- Born: January 6, 1943 Mar del Plata, Argentina
- Died: January 29, 1997 (aged 54) Buenos Aires, Argentina
- Occupations: Journalist and writer
- Spouse: Catherine
- Children: Manuel Soriano

= Osvaldo Soriano =

Argentine journalist and writer

Grave at Buenos Aires' Chacarita Cemetery

 Osvaldo Soriano (January 6, 1943 – January 29, 1997) was an Argentine journalist and writer.

==Biography==
Soriano was born in Mar del Plata, Argentina. He became a staff writer at La Opinión right from the start in 1971 when editor Jacobo Timerman founded the newspaper. La Opinión was permeated with progressive politics, and soon there was an attempt to squash the left-wing influence within the paper. After six months of not having any of his articles published, Soriano began writing a story in which a character named Osvaldo Soriano reconstructs the life of English actor Stan Laurel.

The work became his first novel, Triste, solitario y final (Sad, lonely and final), a melancholic parody set in Los Angeles with the famed fictional Philip Marlowe detective as his joint investigator. It was some months after the publication of his novel that he visited the American city, and actually stood by the grave of Stan Laurel, leaving there a copy of his book. This book set the tone for many of his other works: the use of true facts as the background of his stories, the contradictory and tortured nature of the main characters, progressive politics as key element of the stories.
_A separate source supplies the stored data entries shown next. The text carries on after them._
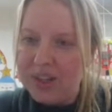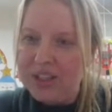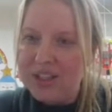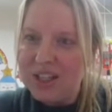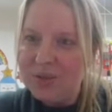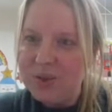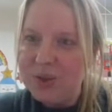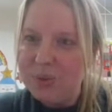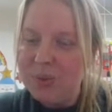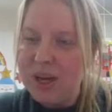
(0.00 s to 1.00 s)
See if you
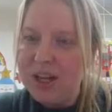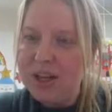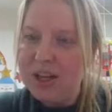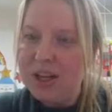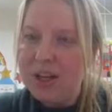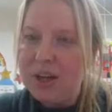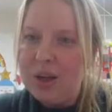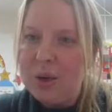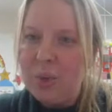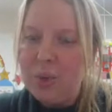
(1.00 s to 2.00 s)
can make
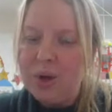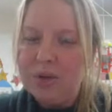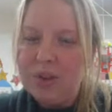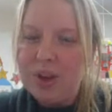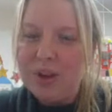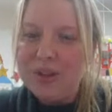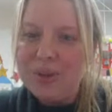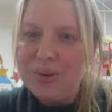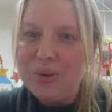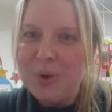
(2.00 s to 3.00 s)
one of those with
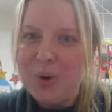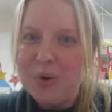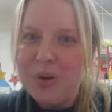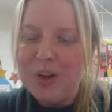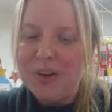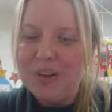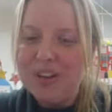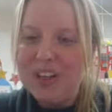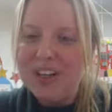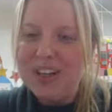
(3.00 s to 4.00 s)
your Oreo
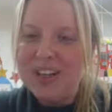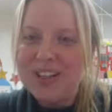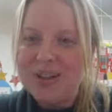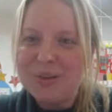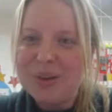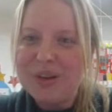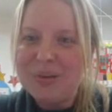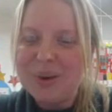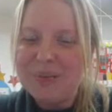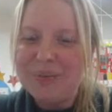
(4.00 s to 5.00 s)
cookie next time you have
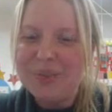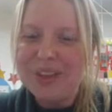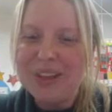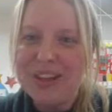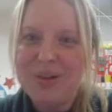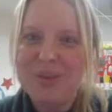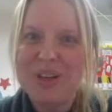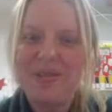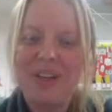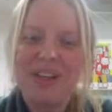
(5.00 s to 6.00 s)
one. That'd be
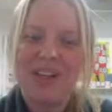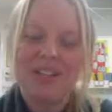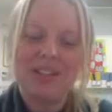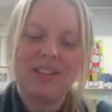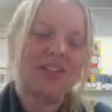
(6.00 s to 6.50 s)
amazing.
Shortly after the Proceso de Reorganización Nacional coup d'état in Argentina in 1976, he was compelled to move tout of fear for his physical safety first to Brussels, (where he met his wife Catherine), and then to Paris, where he lived in exile until 1984. While in France he befriended Julio Cortázar, with whom he founded the short-lived experience of the monthly magazine Sin censura. After the fall of the military junta, he returned to Buenos Aires, and the publication of his books were met with large success, not only in South America but also in Italy and several other countries where his works begun to be translated and published.

In his books, Soriano succeeded in mixing his experiences as a democratic activist and as a strong critic of the violence wielded by reactionary governments with extraordinary humor. A lover of both fútbol (soccer) and cinematography, he often honored both in his work. Soriano was a known San Lorenzo fan, sharing that affiliation with fellow Argentine Pope Francis.

After his death in Buenos Aires in 1997 due to a lung cancer, he was buried in the La Chacarita Cemetery in Buenos Aires. His work has since been translated into at least fifteen different languages, and has inspired film directors and producers on fiction and documentary works based on his novels and life experience.

== Bibliography ==
- Triste, solitario y final (1973)
- No habra más penas ni olvido (1979, in Argentina 1983)
- Cuarteles de invierno (1981, in Argentina 1983)
- Artistas, locos y criminales (1983)
- Funny Dirty Little War (1986), translation of No habra más penas ni olvido by Nick Caistor
- Rebeldes, soñadores y fugitivos (1987)
- A sus plantas rendido un león (1988)
- Winter Quarters (1989), translation of Cuarteles de invierno by Nick Caistor
- Una sombra ya pronto serás (1990)
- El ojo de la patria (1992)
- Cuentos de los años felices (1993)
- Shadows (1993), translation of Una sombra ya pronto serás by Alfred MacAdam
- La hora sin sombra (1995)
- Fútbol (1998), a compilation of football (soccer) short stories
- Soriano: un retrato, Editorial Norma, 2000. By Eduardo Montes-Bradley

==Filmography==
- El Penalti más largo del mundo (2005)
- Il rigore piu' lungo del mondo (2005), short film directed by Christian Filippella
- Una Sombra ya pronto serás (1994), based upon A Shadow You Soon Will Be
- Cuarteles de invierno (1984), Cuarteles de Invierno, Dir. Héctor Olivera, Aries Cinematográfica, Argentina.
- Das Autogramm (1984), based upon Cuarteles de Invierno, aka L' Autographe, aka The Autograph
- No habrá más penas ni olvido (1983), based upon Funny Dirty Little WarDir. Héctor Olivera, Aries Cinematográfica, Argentina.